**PROBLEM REQUIREMENTS**
The reply must repeat each entry exactly and contain no pictures.
┌─ INFORMATION SUPPLIED
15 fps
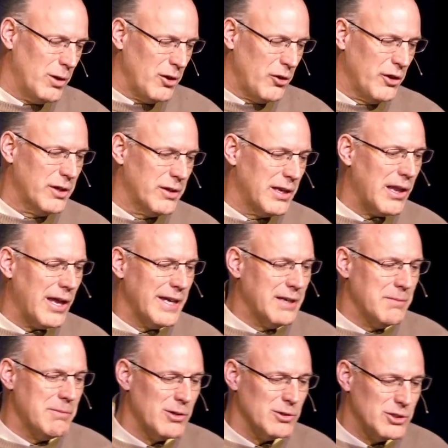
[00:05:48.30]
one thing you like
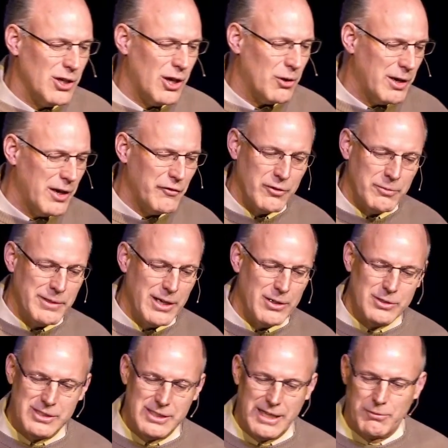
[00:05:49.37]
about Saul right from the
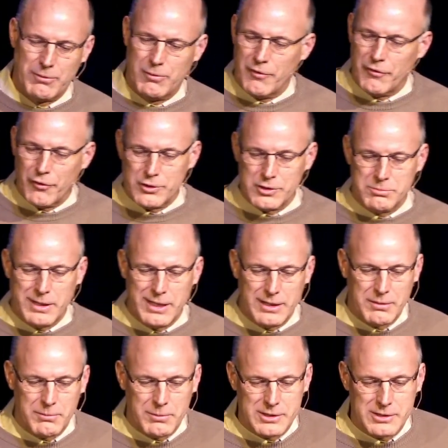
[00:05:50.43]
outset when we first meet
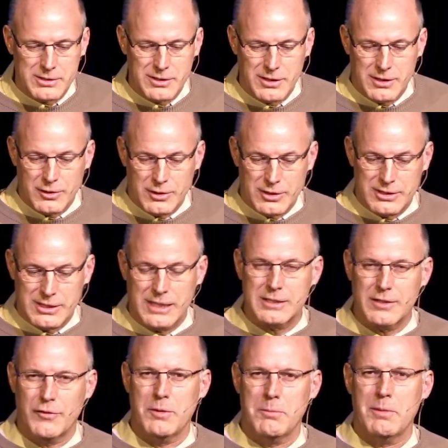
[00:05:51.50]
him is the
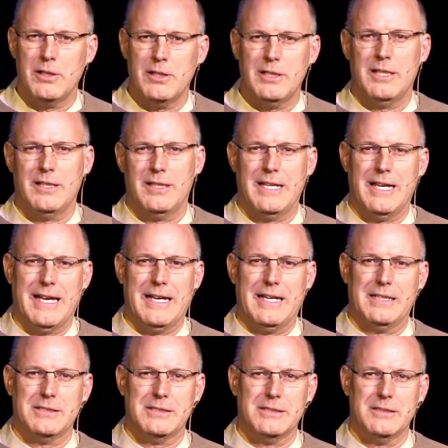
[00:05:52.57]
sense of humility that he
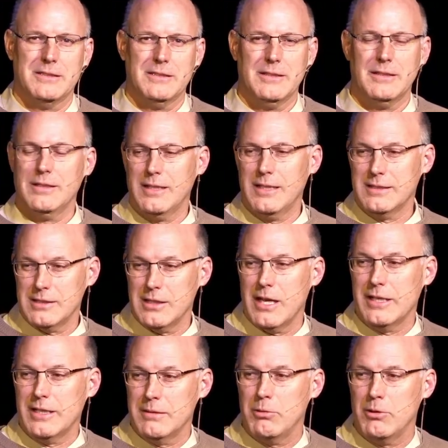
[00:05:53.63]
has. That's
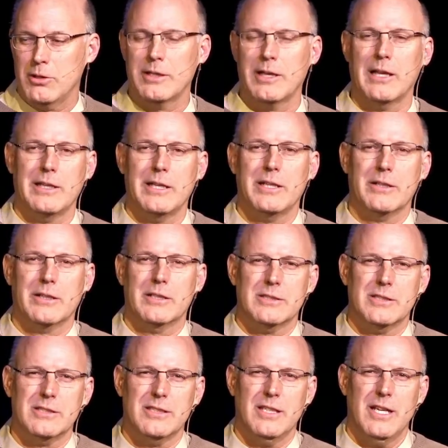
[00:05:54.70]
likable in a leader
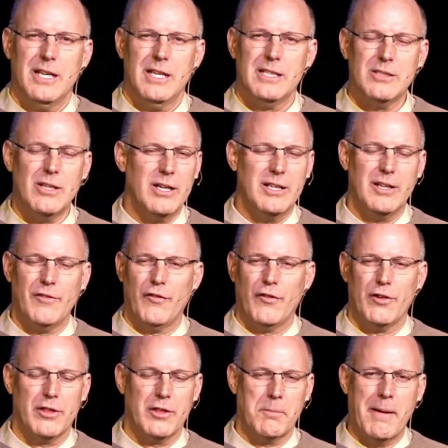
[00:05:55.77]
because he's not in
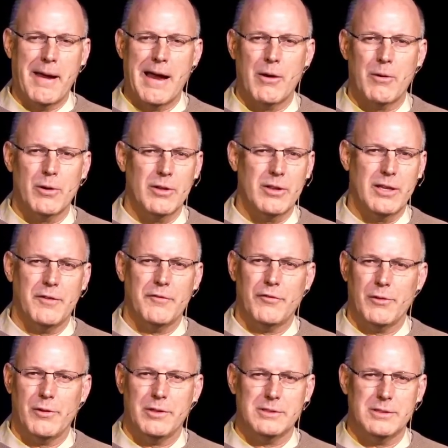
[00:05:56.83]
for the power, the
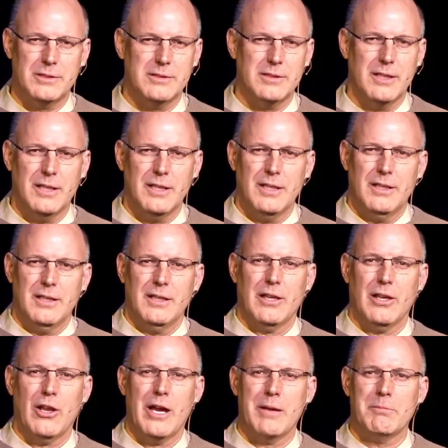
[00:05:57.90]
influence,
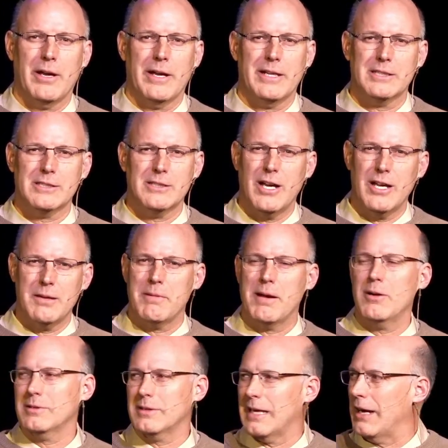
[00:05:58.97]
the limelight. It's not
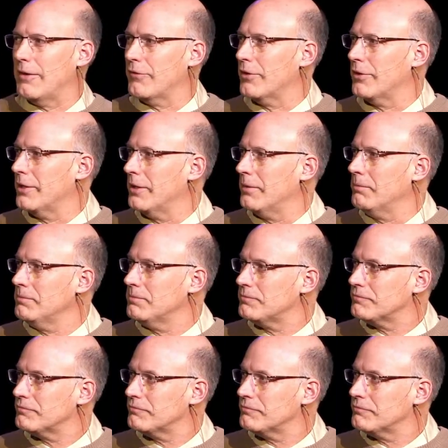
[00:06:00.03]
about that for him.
└─
**PROBLEM SOLUTION**
15 fps
[00:05:48.30]
one thing you like
[00:05:49.37]
about Saul right from the
[00:05:50.43]
outset when we first meet
[00:05:51.50]
him is the
[00:05:52.57]
sense of humility that he
[00:05:53.63]
has. That's
[00:05:54.70]
likable in a leader
[00:05:55.77]
because he's not in
[00:05:56.83]
for the power, the
[00:05:57.90]
influence,
[00:05:58.97]
the limelight. It's not
[00:06:00.03]
about that for him.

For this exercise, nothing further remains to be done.